--- START ---

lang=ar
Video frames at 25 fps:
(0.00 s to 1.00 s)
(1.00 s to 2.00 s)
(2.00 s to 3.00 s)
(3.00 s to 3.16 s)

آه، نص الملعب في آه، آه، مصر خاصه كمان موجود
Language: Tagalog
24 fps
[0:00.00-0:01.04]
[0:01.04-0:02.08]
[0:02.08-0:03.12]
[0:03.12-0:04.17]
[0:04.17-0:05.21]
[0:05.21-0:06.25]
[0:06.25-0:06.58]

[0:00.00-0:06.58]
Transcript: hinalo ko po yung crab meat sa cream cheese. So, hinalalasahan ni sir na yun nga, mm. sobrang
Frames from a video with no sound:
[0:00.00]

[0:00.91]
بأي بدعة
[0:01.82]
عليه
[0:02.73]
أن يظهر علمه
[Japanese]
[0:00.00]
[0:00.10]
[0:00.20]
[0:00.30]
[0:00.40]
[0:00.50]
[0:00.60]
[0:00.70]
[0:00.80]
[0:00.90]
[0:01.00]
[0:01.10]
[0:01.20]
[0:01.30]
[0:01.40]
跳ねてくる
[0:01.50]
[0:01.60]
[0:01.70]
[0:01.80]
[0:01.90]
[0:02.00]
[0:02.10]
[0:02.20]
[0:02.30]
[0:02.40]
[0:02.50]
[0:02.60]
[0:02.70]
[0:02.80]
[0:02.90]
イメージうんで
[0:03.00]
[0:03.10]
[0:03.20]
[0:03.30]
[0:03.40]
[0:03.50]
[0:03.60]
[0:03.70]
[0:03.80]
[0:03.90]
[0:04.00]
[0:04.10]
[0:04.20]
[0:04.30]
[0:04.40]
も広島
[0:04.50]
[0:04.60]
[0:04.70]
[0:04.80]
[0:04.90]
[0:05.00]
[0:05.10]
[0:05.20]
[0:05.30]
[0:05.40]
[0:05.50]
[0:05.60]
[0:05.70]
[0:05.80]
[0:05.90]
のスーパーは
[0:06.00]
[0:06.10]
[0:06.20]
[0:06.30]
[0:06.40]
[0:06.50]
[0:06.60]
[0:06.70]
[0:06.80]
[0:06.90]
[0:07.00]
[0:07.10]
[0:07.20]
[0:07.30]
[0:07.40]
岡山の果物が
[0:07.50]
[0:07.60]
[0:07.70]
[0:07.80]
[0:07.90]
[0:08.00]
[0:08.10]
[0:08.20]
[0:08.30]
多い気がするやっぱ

--- END ---

What you return should consist solely of the lines from the one containing "Transcript: hinalo ko" through the end of the entries above, reproduced exactly.

§ **Result**
Transcript: hinalo ko po yung crab meat sa cream cheese. So, hinalalasahan ni sir na yun nga, mm. sobrang
Frames from a video with no sound:
[0:00.00]

[0:00.91]
بأي بدعة
[0:01.82]
عليه
[0:02.73]
أن يظهر علمه
[Japanese]
[0:00.00]
[0:00.10]
[0:00.20]
[0:00.30]
[0:00.40]
[0:00.50]
[0:00.60]
[0:00.70]
[0:00.80]
[0:00.90]
[0:01.00]
[0:01.10]
[0:01.20]
[0:01.30]
[0:01.40]
跳ねてくる
[0:01.50]
[0:01.60]
[0:01.70]
[0:01.80]
[0:01.90]
[0:02.00]
[0:02.10]
[0:02.20]
[0:02.30]
[0:02.40]
[0:02.50]
[0:02.60]
[0:02.70]
[0:02.80]
[0:02.90]
イメージうんで
[0:03.00]
[0:03.10]
[0:03.20]
[0:03.30]
[0:03.40]
[0:03.50]
[0:03.60]
[0:03.70]
[0:03.80]
[0:03.90]
[0:04.00]
[0:04.10]
[0:04.20]
[0:04.30]
[0:04.40]
も広島
[0:04.50]
[0:04.60]
[0:04.70]
[0:04.80]
[0:04.90]
[0:05.00]
[0:05.10]
[0:05.20]
[0:05.30]
[0:05.40]
[0:05.50]
[0:05.60]
[0:05.70]
[0:05.80]
[0:05.90]
のスーパーは
[0:06.00]
[0:06.10]
[0:06.20]
[0:06.30]
[0:06.40]
[0:06.50]
[0:06.60]
[0:06.70]
[0:06.80]
[0:06.90]
[0:07.00]
[0:07.10]
[0:07.20]
[0:07.30]
[0:07.40]
岡山の果物が
[0:07.50]
[0:07.60]
[0:07.70]
[0:07.80]
[0:07.90]
[0:08.00]
[0:08.10]
[0:08.20]
[0:08.30]
多い気がするやっぱ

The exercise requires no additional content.